**WHAT IS BEING ASKED**.
For the data that follows, return each line unchanged and drop the pictures.

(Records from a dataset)
+ + + +

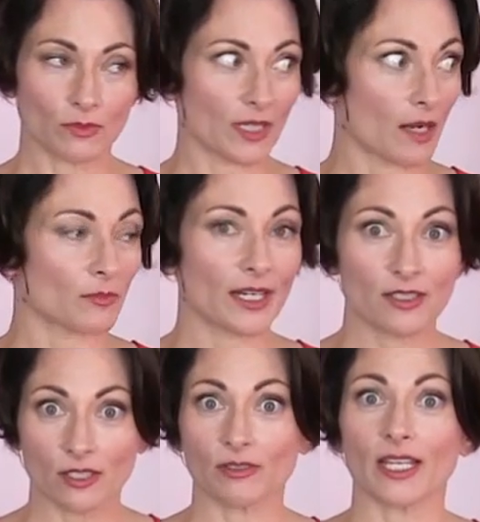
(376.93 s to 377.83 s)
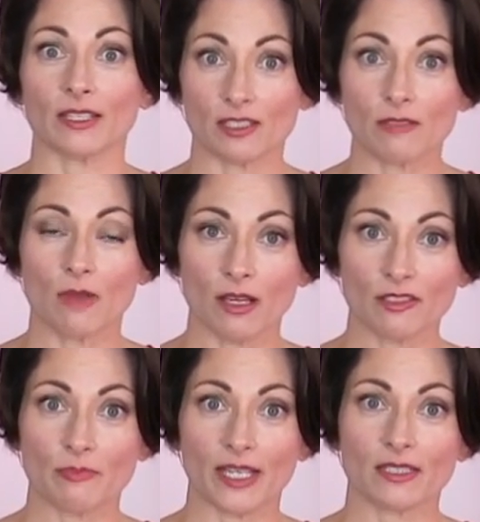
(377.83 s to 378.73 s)
when I'm rhinestoning in a small
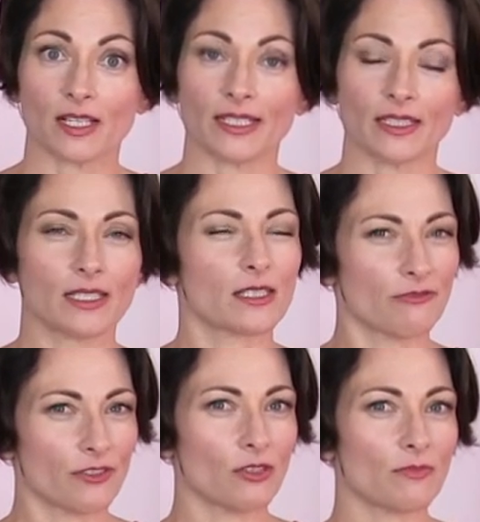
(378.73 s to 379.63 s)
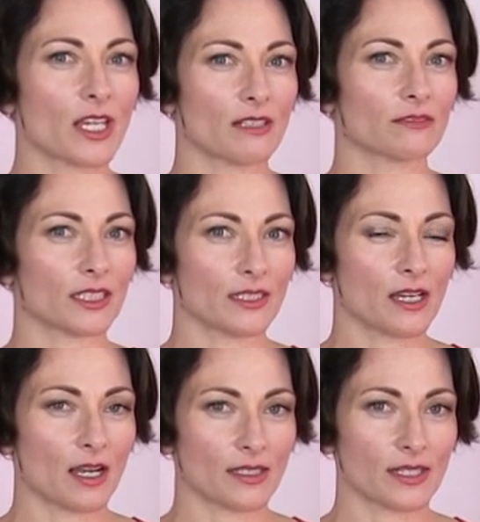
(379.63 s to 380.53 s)
space like this, the fumes get really
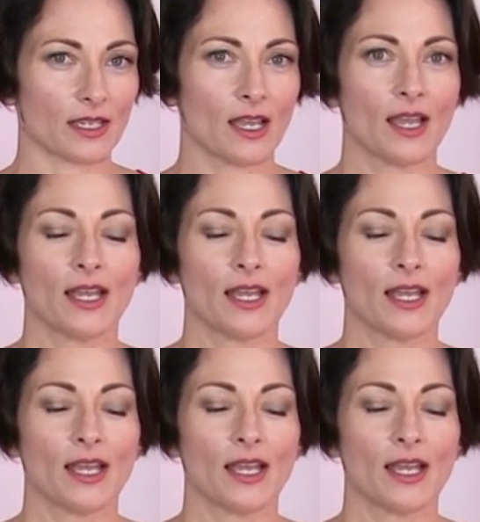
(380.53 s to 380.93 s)
toxic.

+ + + +

**YOUR SOLUTION**.
(376.93 s to 377.83 s)
(377.83 s to 378.73 s)
when I'm rhinestoning in a small
(378.73 s to 379.63 s)
(379.63 s to 380.53 s)
space like this, the fumes get really
(380.53 s to 380.93 s)
toxic.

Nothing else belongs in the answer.